• _Exercise objective_: Make an exact copy of the records, omitting all images.

• _Data for this exercise_:

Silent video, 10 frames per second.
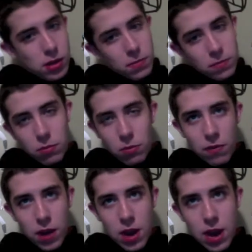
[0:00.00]
But we'll
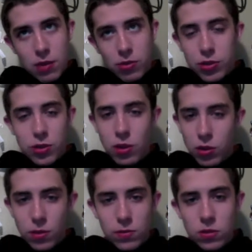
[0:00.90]
find out. All
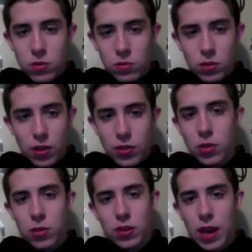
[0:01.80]
you have to do is just let the
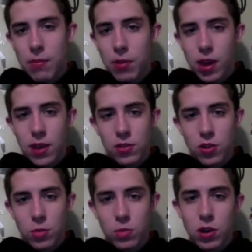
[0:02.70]
U.S. capitalize and
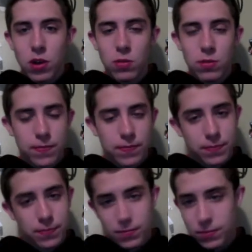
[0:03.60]
hope we go
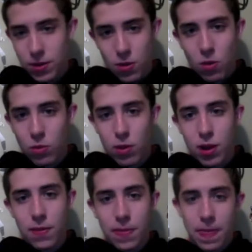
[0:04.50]
all the way.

• _Written solution_:
Silent video, 10 frames per second.
[0:00.00]
But we'll
[0:00.90]
find out. All
[0:01.80]
you have to do is just let the
[0:02.70]
U.S. capitalize and
[0:03.60]
hope we go
[0:04.50]
all the way.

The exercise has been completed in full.